Last modified: 2013-11-12 12:17:17 UTC
Created attachment 13314 [details] Patch showing how to add the UTF-8 byte order mark to the output of the CsvResultPrinter The problem can be duplicated by having an inline query which returns results containing non-latin characters. If you specify the output format to be csv with a delimiter of a semicolon, once you click on the link for the results, Excel will open it directly. While the file is encoded as UTF-8, Excel can't figure that out. Reimporting the file into Excel with the correct encoding is a non-intuitive multi-step process that is a bit of a hassle. Appending the UTF-8 byte order mark (see http://roosmaa.net/importing-utf-8-csvs-in-excel/) to the output of the CsvResultPrinter makes everything work like it should.
Change 84907 had a related patch set uploaded by Mwjames: (Bug 54289) \SMW\CsvResultPrinter UTF-8 byte order mark https://gerrit.wikimedia.org/r/84907
Just added the patch + test but would this UTF-8 byte order mark create recognition issues for non-Excel CSV interpreter?
After verifying that it works for Excel 14.0 (Office 2010) under Windows, I've also tried it on Ubuntu 13.04 with Gnumeric Spreadsheet 1.12.1 and LibreOffice Calc 4.0.2.2 without any problems. So while things work for these programs, the more I read on the UTF-8 BOM, the more it seems like a hack to make the output work with Microsoft programs (https://en.wikipedia.org/wiki/Byte_order_mark#UTF-8 "Despite this, Microsoft...").
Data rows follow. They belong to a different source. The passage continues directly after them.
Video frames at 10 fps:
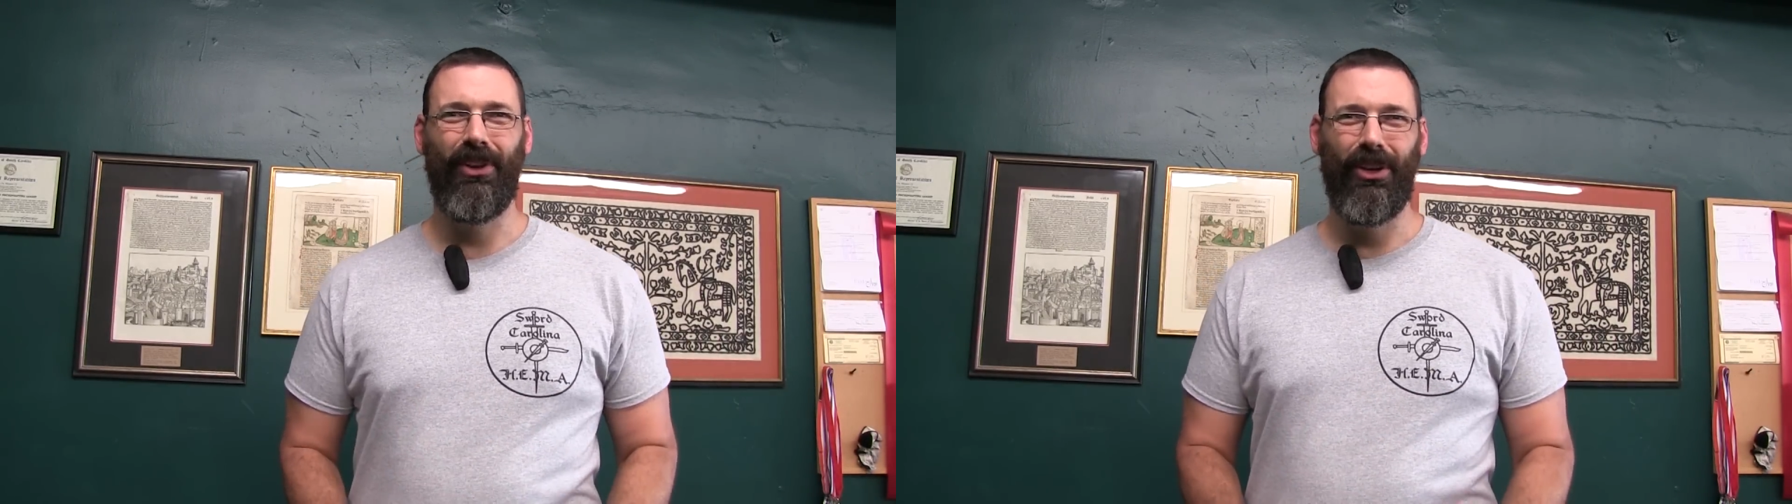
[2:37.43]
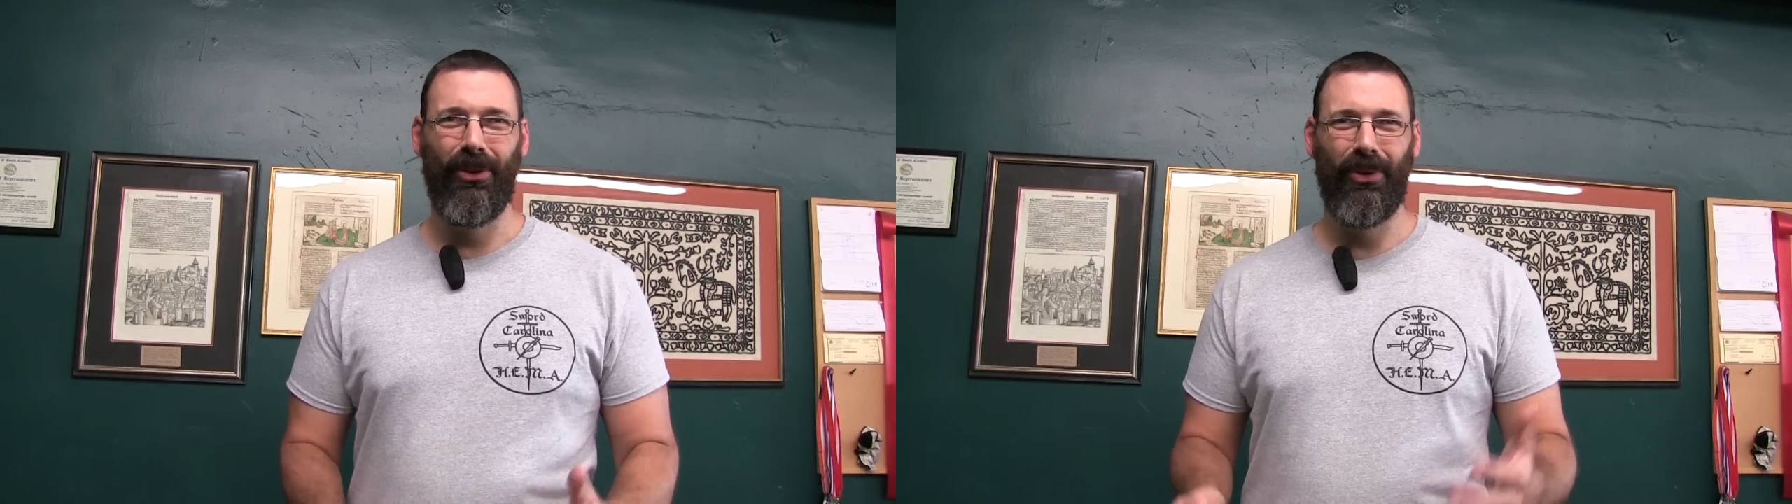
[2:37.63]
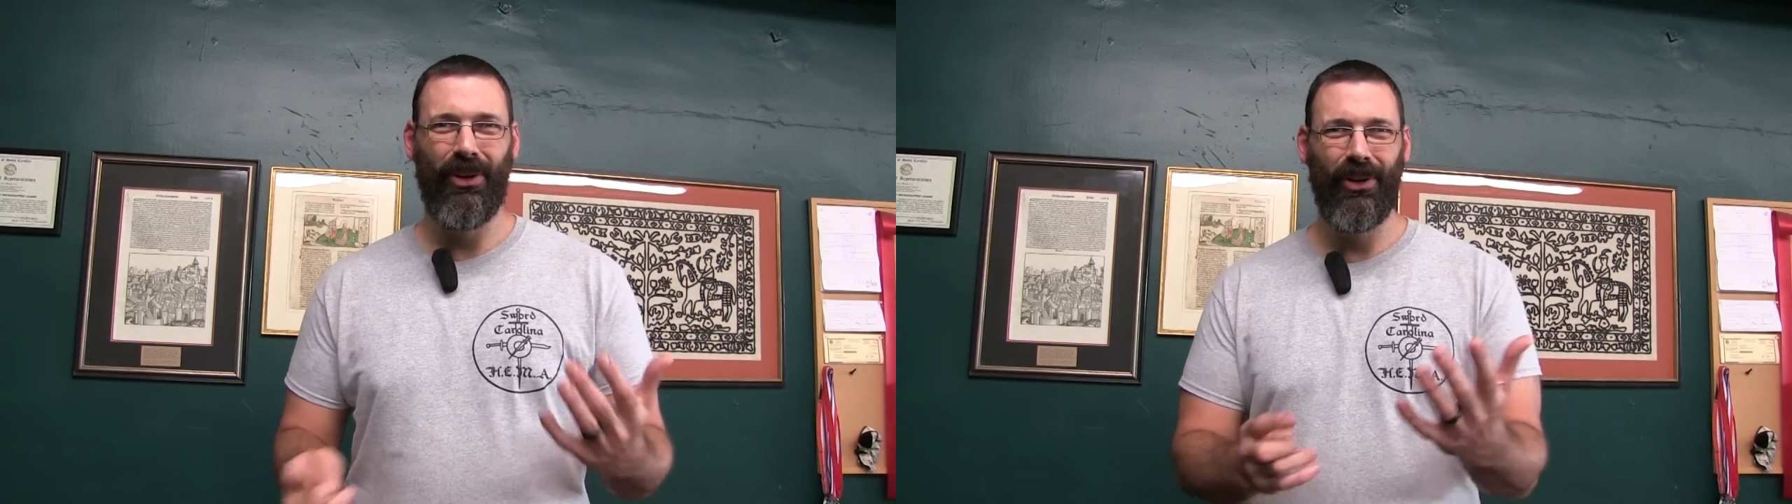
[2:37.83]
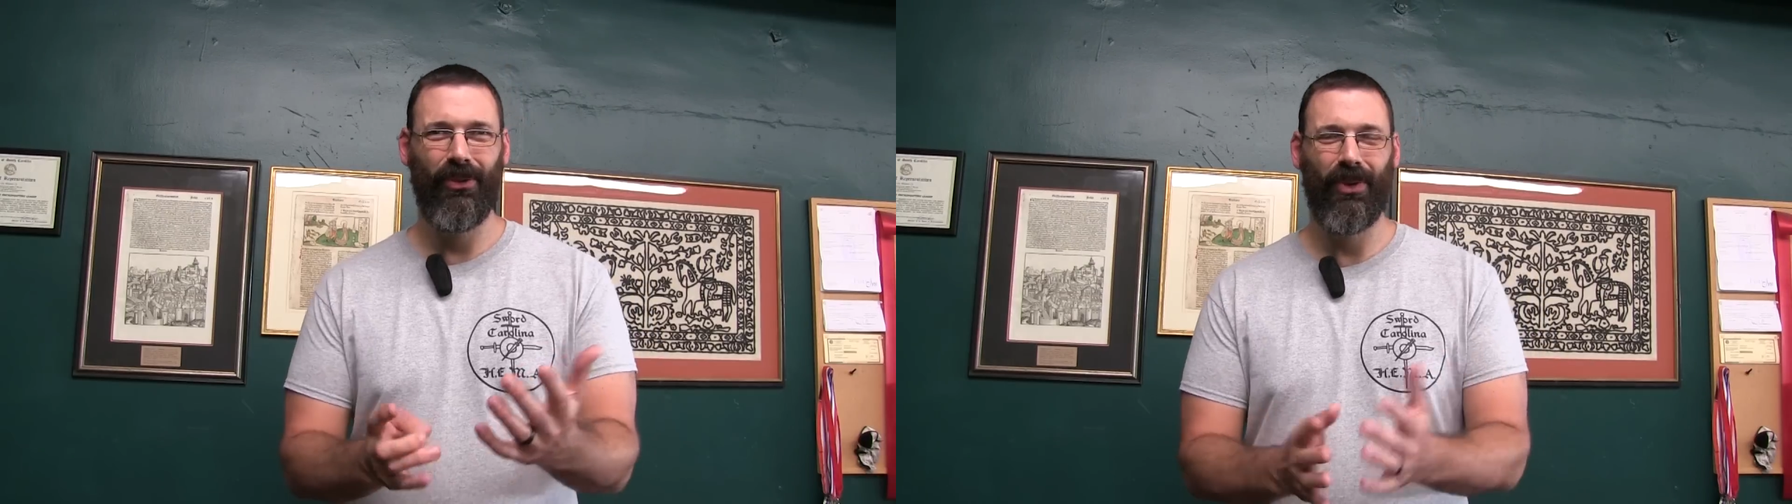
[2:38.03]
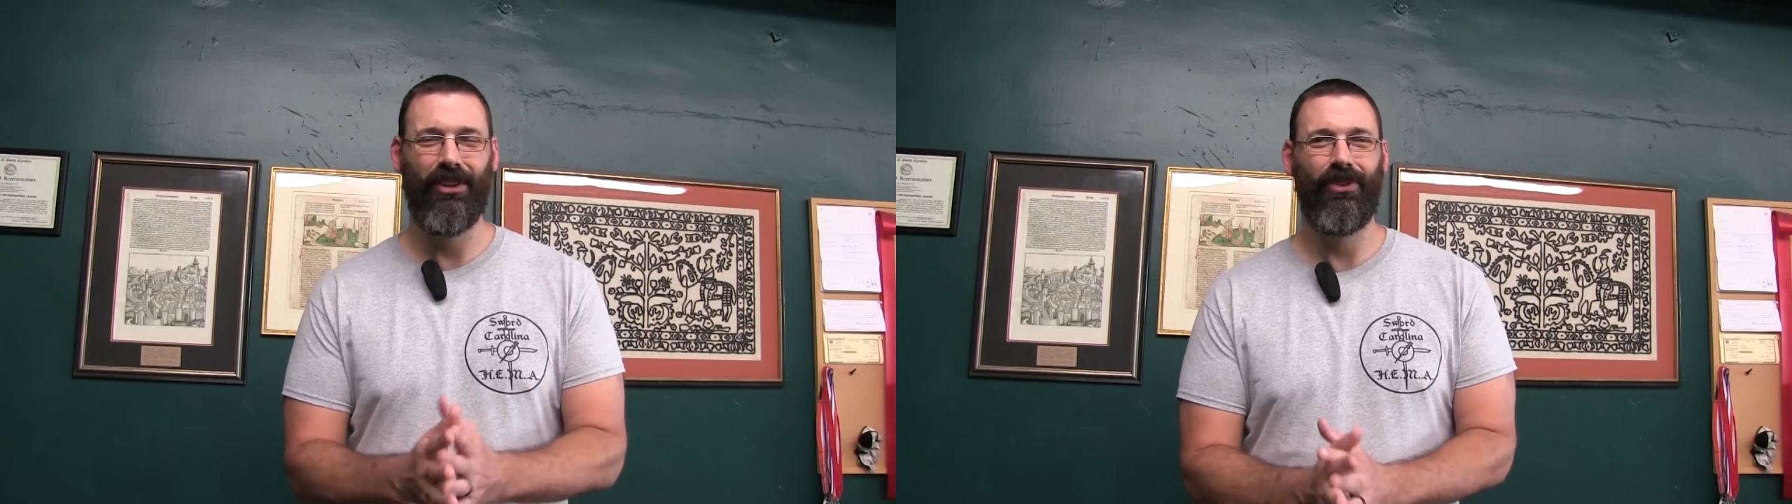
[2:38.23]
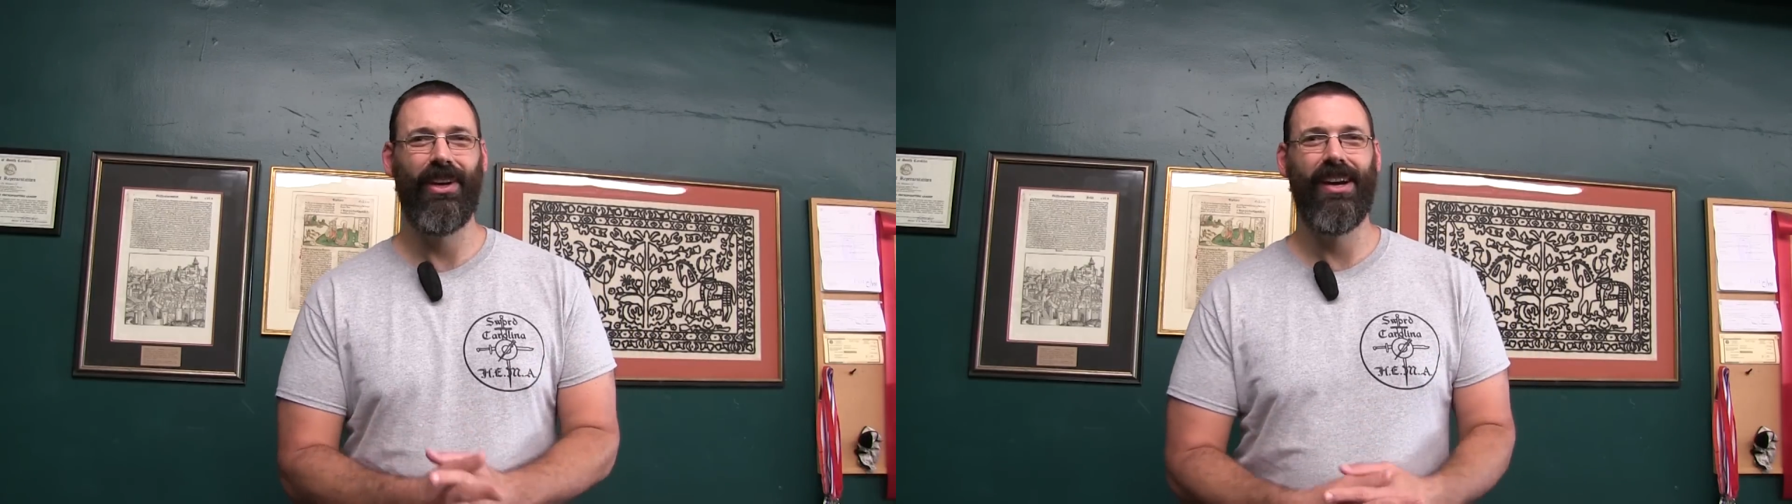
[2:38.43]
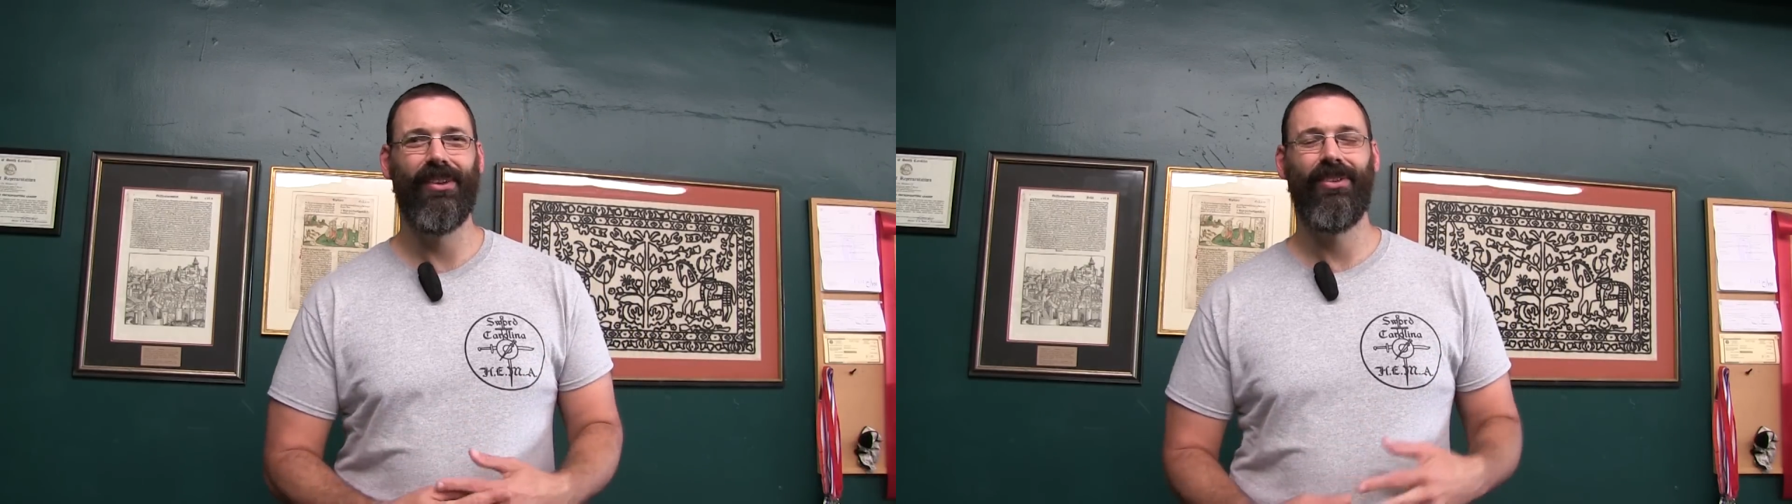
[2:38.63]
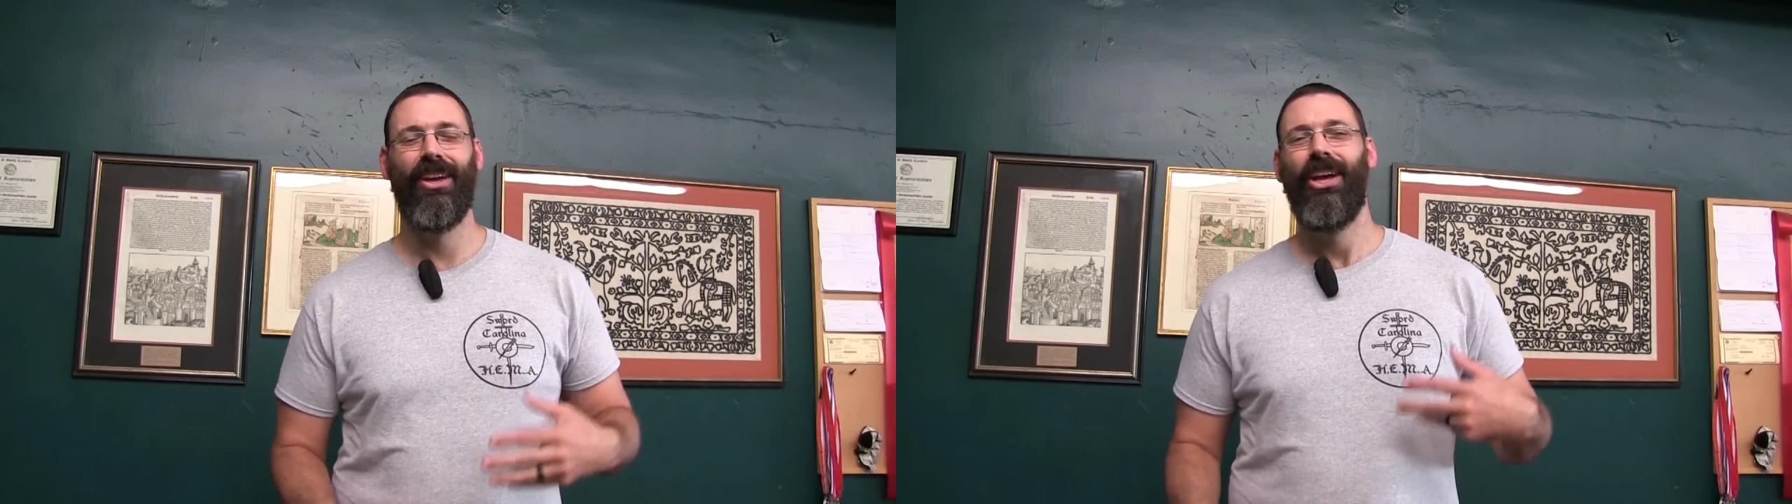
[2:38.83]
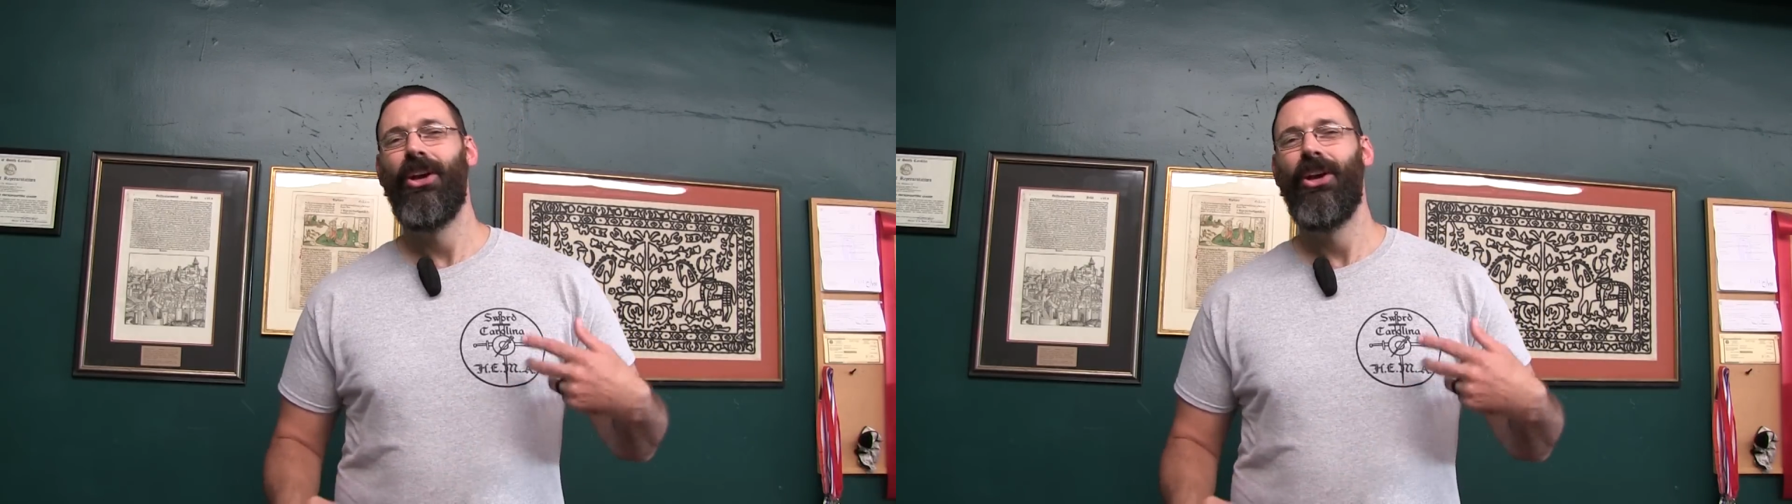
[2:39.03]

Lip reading: video ready for you guys.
Apparently this can cause problems with programs that don't look for a BOM and try to parse it as data. I'm not sure which programs would fall into this category, but I can test them if anyone has ideas.
Change 84907 abandoned by Mwjames: (Bug 54289) \SMW\CsvResultPrinter UTF-8 byte order mark Reason: Abandon this for now, needs a clear analysis so it doesn't causes more issues than it would solve. https://gerrit.wikimedia.org/r/84907
The "excel" result format [1] may be a way out here but I strongly believe that this result format should cater for Excel, too. This would definitively make life easier. [1] http://semantic-mediawiki.org/wiki/Help:Excel_format
The more I've looked into this, the more I'm not convinced that CSV is a good format to use with Excel. Beyond just the BOM issue, I've found that the expected delimiters are different depending on if you're in say Europe or the US. In Europe, the comma is used as the decimal point, so Excel expects a semicolon delimiter.